ÖBB-Bilanz
Die kuriosesten Fundstücke in der Bahn 2021
Zahnprothese, Kfz-Kennzeichen & Co.: Im ablaufenden Jahr 2021 vergaßen Passagiere der ÖBB 19.000 Gegenstände in Zügen. Darunter befinden sich auch kuriose Fundstücke.
Im Jahr 2021 wurden rund 19.000 Gegenstände an einem der sieben „Lost & Found“-Standorte der ÖBB abgegeben. © ÖBB/Wegscheider
In diesem Jahr wurden rund 19.000 Gegenstände in Zügen und auf Bahnhöfen der ÖBB vergessen. Im Vergleich zum Vorjahr stieg die Zahl der verlorenen und gefundenen Gegenstände leicht um zwei Prozent an. Freude und Erleichterung sind jedes Mal groß, wenn Reisepässe, Handys oder Schlüssel wieder zurückgegeben werden können.

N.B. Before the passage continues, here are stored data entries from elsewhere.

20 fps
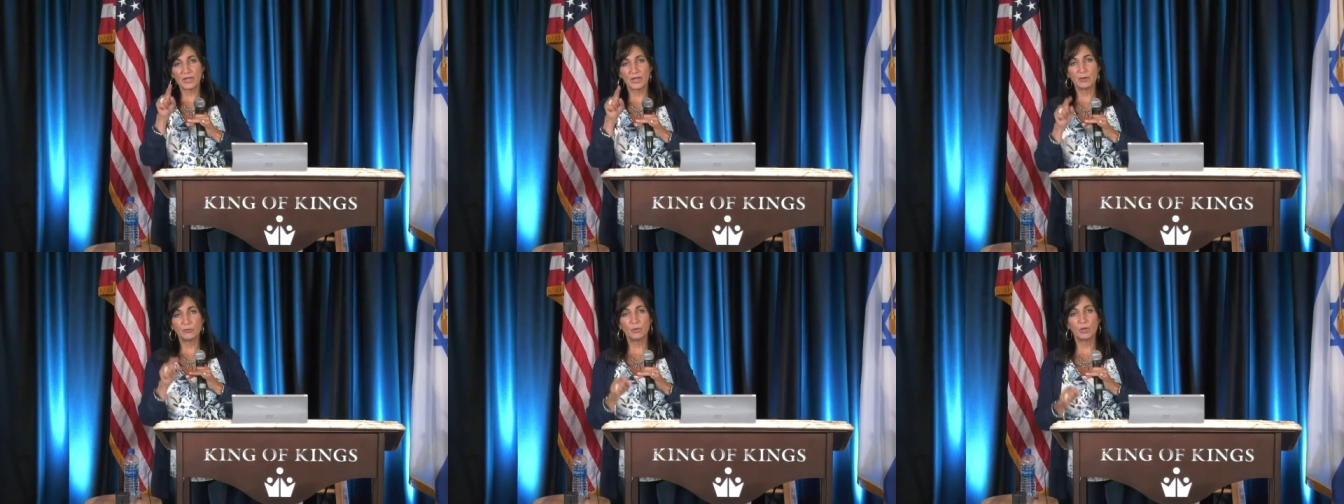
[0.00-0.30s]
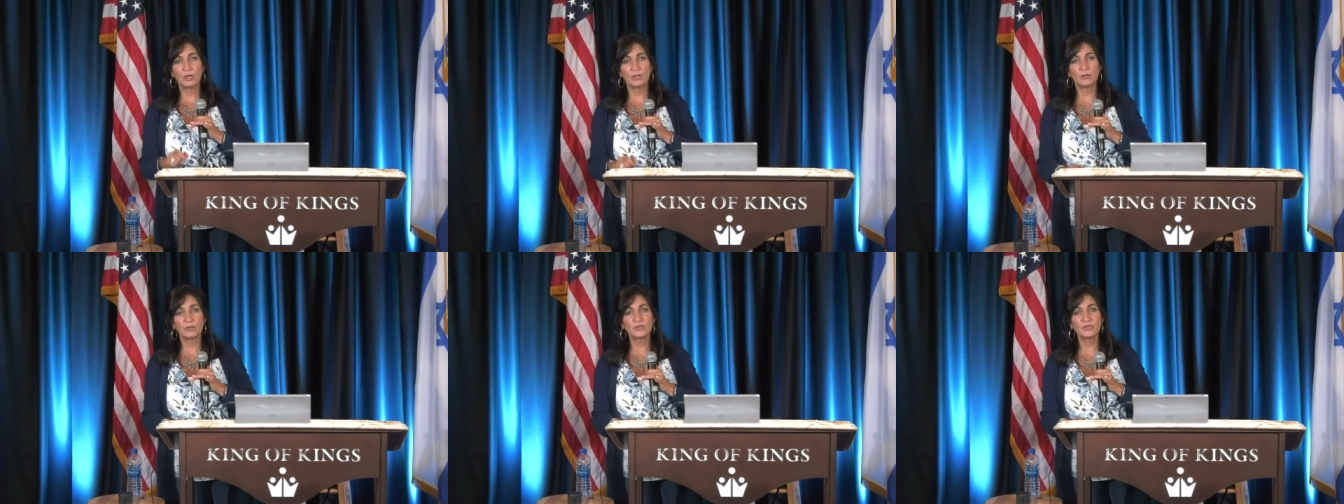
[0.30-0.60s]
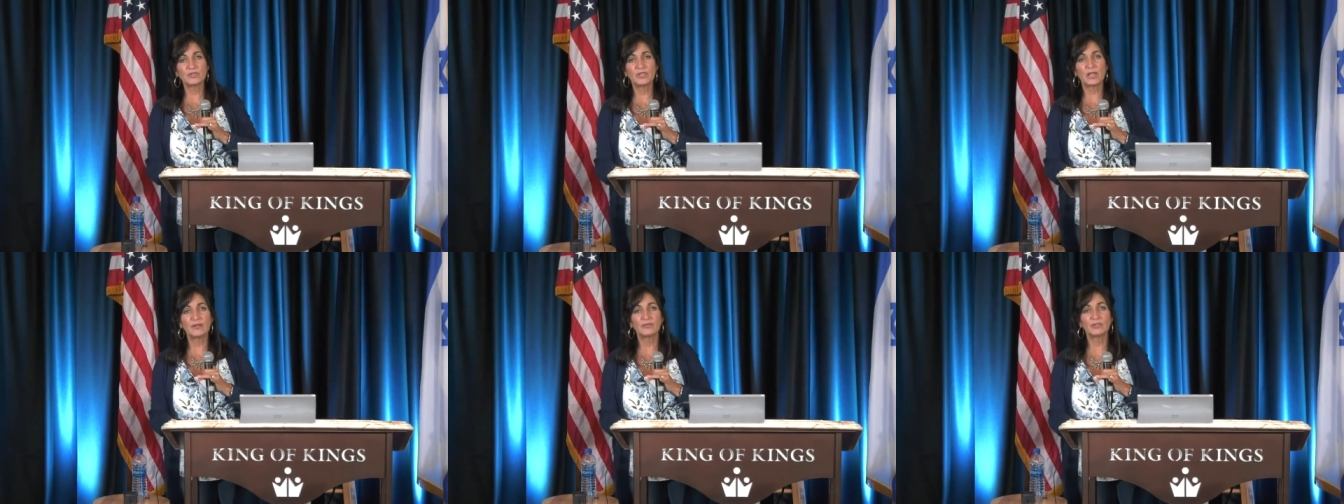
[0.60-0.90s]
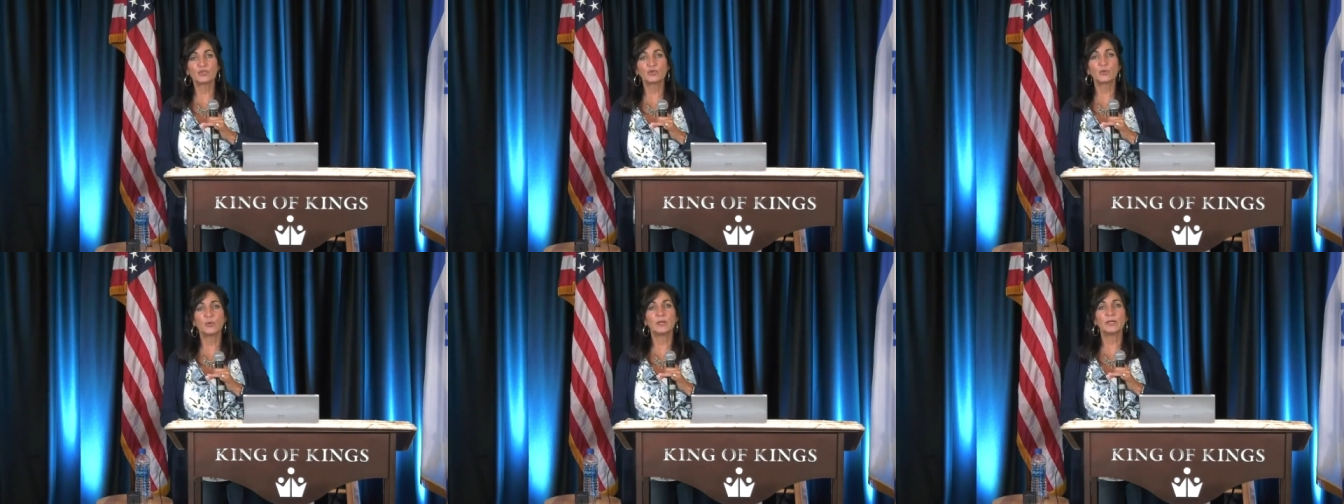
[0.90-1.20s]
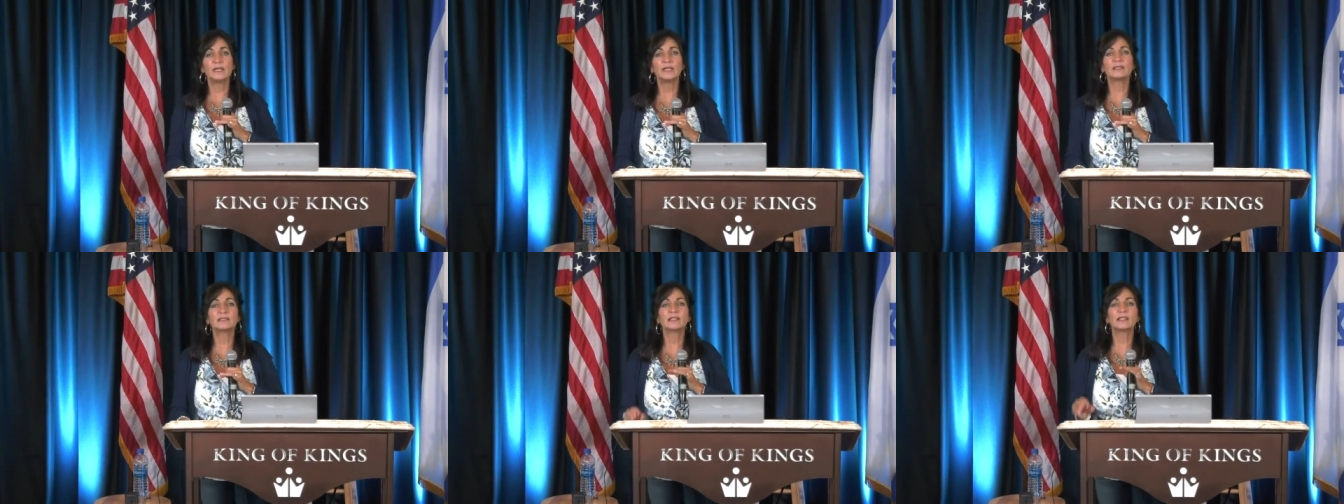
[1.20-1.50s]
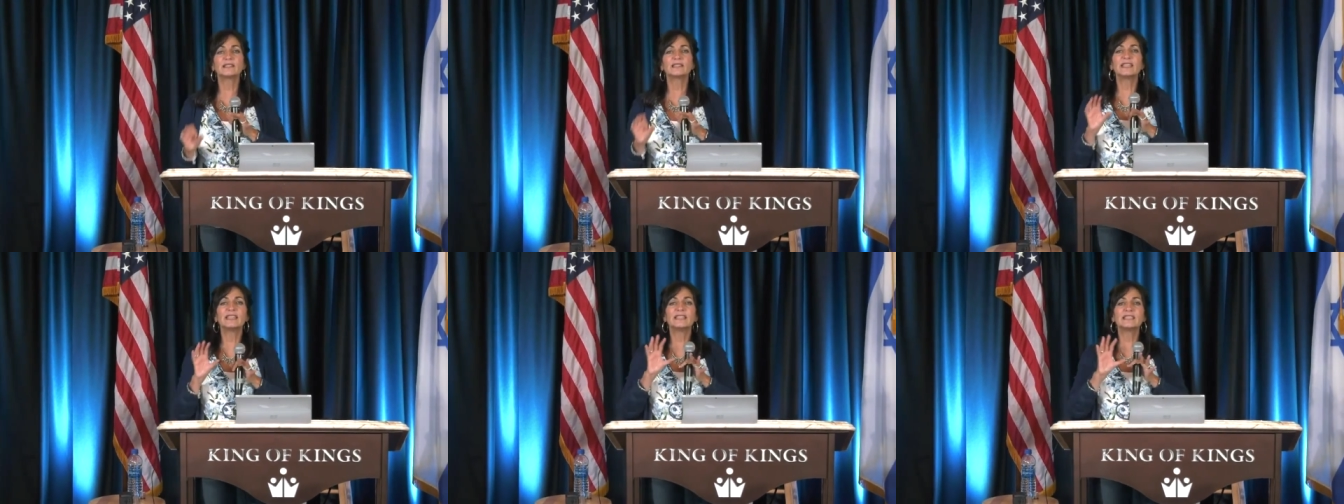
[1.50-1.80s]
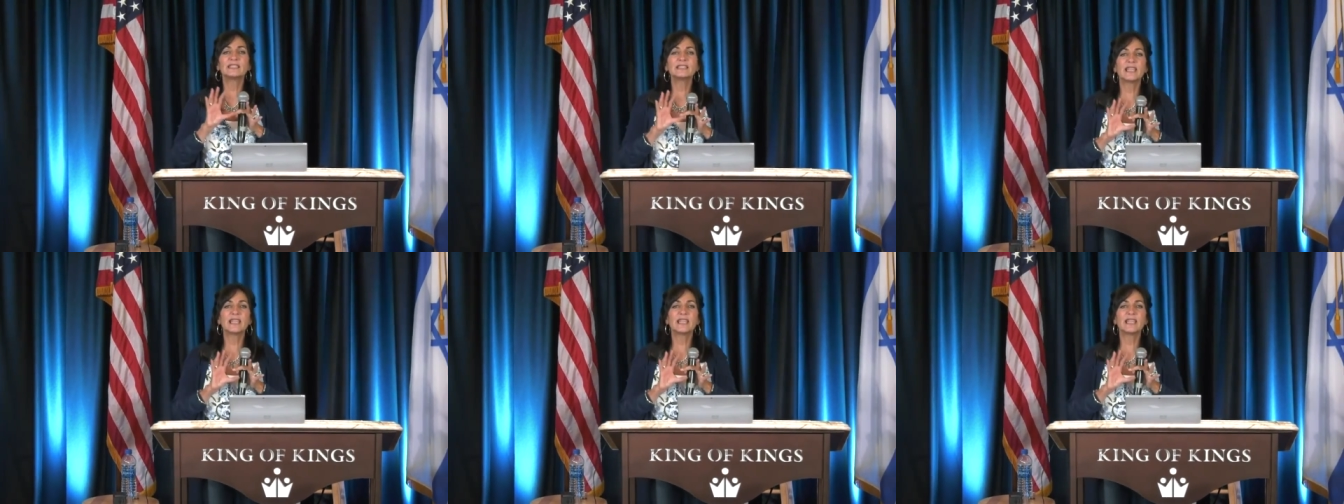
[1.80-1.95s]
In Psalm 107:20, it says,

Für dieses gute Gefühl durften die Mitarbeiter der „Lost & Found“-Servicecenter der ÖBB dieses Jahr fast 6.500 Mal sorgen. 34 Prozent der Gegenstände konnten somit retourniert werden. Die sieben „Lost & Found“-Büros sind hier oft Retter in der Not. Nachfragen zahlt sich also aus.

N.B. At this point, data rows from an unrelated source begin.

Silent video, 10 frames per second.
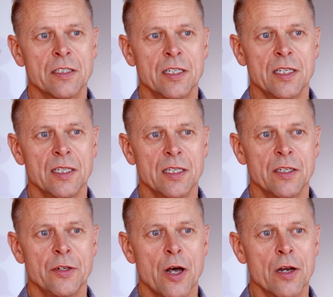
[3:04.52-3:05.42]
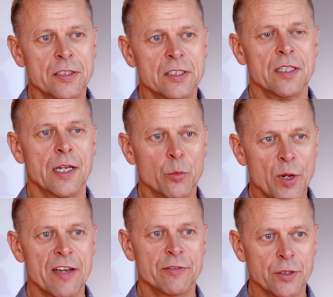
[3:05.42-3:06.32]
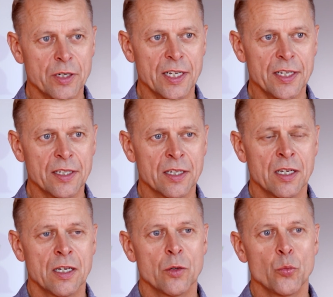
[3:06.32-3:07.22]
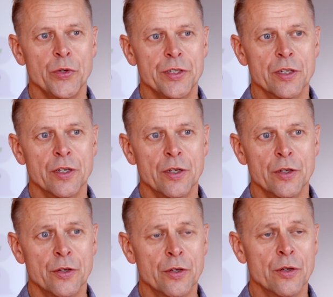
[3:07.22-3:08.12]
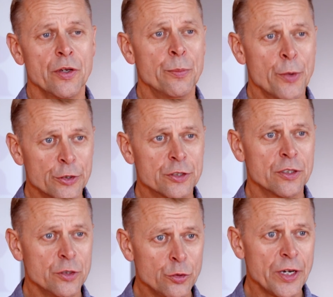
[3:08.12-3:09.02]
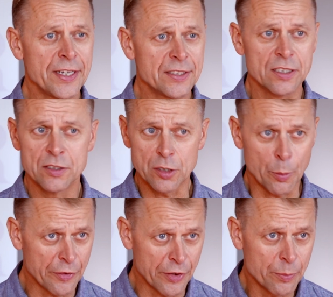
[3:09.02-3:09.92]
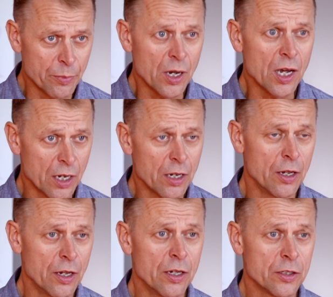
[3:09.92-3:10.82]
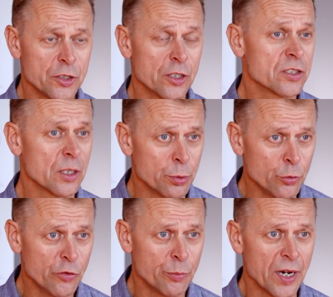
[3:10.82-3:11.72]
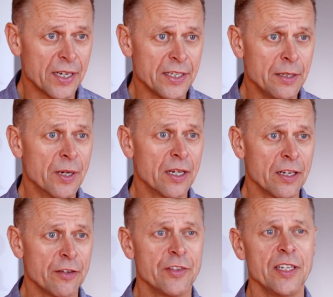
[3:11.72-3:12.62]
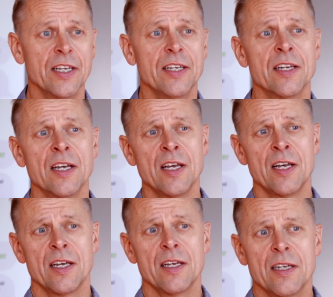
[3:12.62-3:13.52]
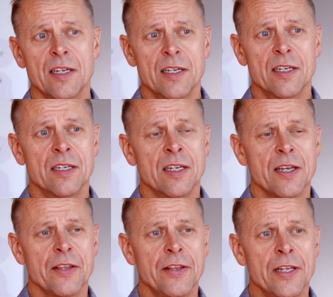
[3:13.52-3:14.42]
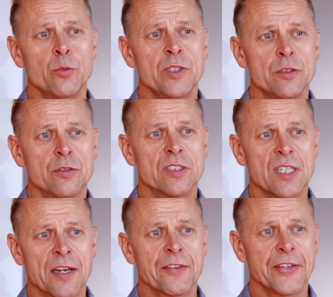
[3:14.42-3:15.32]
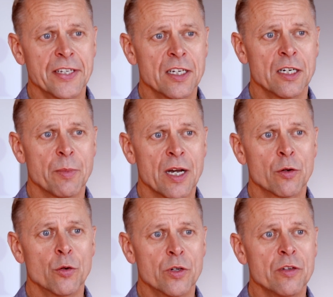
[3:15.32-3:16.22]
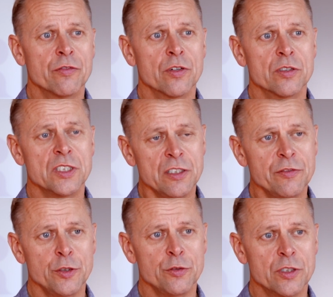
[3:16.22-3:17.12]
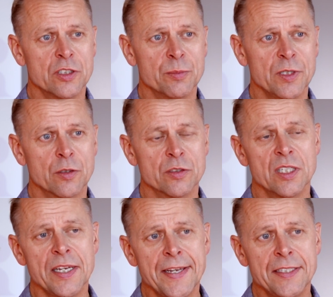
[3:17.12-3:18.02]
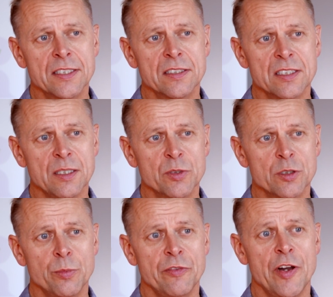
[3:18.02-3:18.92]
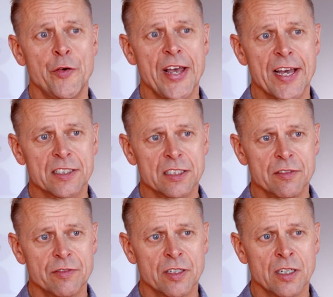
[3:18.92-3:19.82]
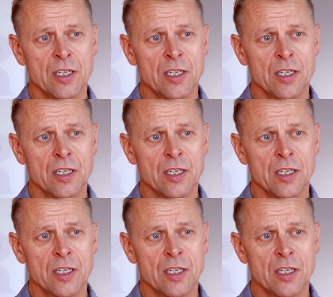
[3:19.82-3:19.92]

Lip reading: on the knowledge that we have today with emerging new agents, some of them just approved by EMA and FDA, then we should start thinking about looking for gene fusions because the agent seems to be very active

Die Top 3 verlorener Gegenstände
2021 wurden bei den ÖBB rund 5.200 gefundene Taschen, Koffer oder Rücksäcke abgegeben. Abgeschlagen auf Platz zwei folgen Elektronik und EDV-Geräte, die über 3.600 Mal verloren gegangen sind. Die Top drei der Fundgegenstände komplettieren Geld, Wertpapiere und Bankkarten: Sie wurden 2.800 Mal an einem „Lost & Found“-Standort abgegeben. Jene Gegenstände, die nicht abgeholt werden, werden gesetzlich vorgeschrieben an die öffentlichen Stellen übergeben.
Kuriose Fundstücke
Neben weiteren Klassikern unter den Fundgegenständen wie Bekleidung (1.900 Stück), Ausweise und Dokumente (1.500 Stück) oder Schlüssel (1.200 Stück) findet sich auch immer wieder allerhand Kurioses an den „Lost & Found“-Standorten ein: Dieses Jahr wurden neben einer Zahnprothese auch zwölf Gehilfen und Krücken sowie 13 Stöcke und 18 medizinische Geräte abgegeben. Auch elf Kinderwägen und 104 Fahrräder blieben im Zug zurück.

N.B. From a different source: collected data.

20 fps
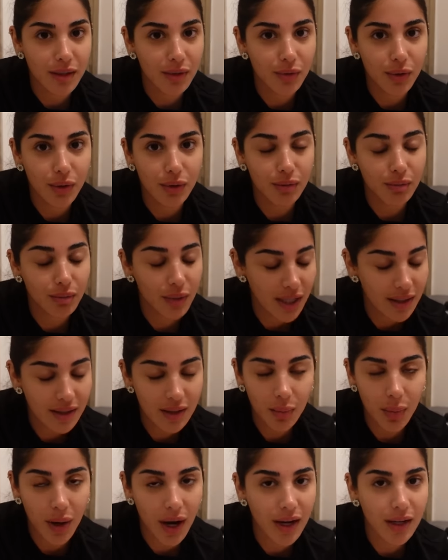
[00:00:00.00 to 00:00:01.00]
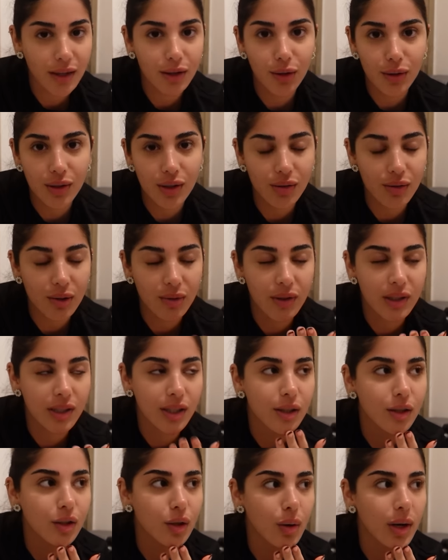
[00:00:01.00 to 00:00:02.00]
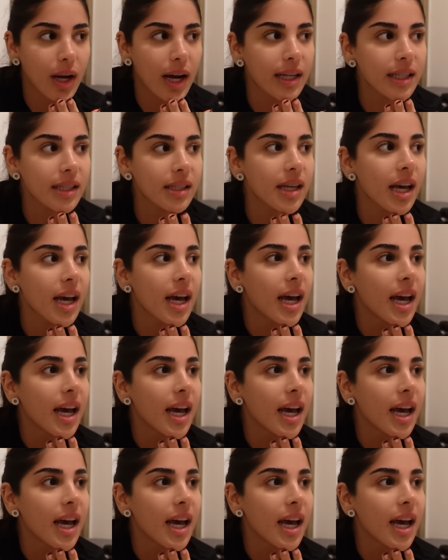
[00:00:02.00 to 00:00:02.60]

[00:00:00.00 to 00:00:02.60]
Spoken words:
If you're in Dubai, go to Three Fields. It's so nice.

Von der Gitarre bis zum Führerschein
Auch Musiker fahren gerne mit der Bahn. Heuer wurden 67 Instrumente gefunden. Am häufigsten gehen offenbar Gitarren (37) verloren, aber auch 16 Trompeten und Klarinetten, 13 Geigen und eine elektrische Orgel wurden vergessen.
Auffällig dieses Jahr war, dass sich offenbar besonders viele Autofahrer spontan von den Vorzügen einer Bahnfahrt überzeugen ließen. Neben Autoreifen und Schneeketten wurden auch fünf Kfz-Kennzeichen, 122 Fahrzeugdokumente und 74 Führerscheine zurückgelassen.
Online melden, suchen und finden!
Täglich sind über 20 ÖBB-Mitarbeiter in Österreich im „Lost & Found“-Einsatz. Zusätzlich modernisierten die ÖBB ihr Service dieses Jahr und etablierten mit einer neuen digitalisierten und automatisierten Verlusterfassung und Fundsuche ein flächendeckendes und vernetztes Service. Ab sofort lässt sich Verlorenes ganz einfach online melden, suchen, wiederfinden und zurückgeben.
Online-Tool
Das neue Online-Tool steht rund um die Uhr auf der Internetseite der ÖBB den Kunden und den Bahnhofsbesuchern zur Verfügung. Für den schnellen Überblick sind die Fundstücke mittels verschiedener Symbole leicht verständlich kategorisiert. Weiterführende Angaben zu den verlorenen Gegenständen sorgen für einen zielgenauen Abgleich und für eine schnellere Identifizierung der Fundstücke. Auch der Rückgabeprozess lässt sich nach erfolgreicher Verifizierung mit einem Klick starten: Man erhält die Information, wo das Fundstück abzuholen ist.
Online-Tipp
Wenn etwas in den Zügen der ÖBB, an einem der Bahnhöfe oder an einer der Haltestellen verloren ging, sind die Gegenstände online abzurufen.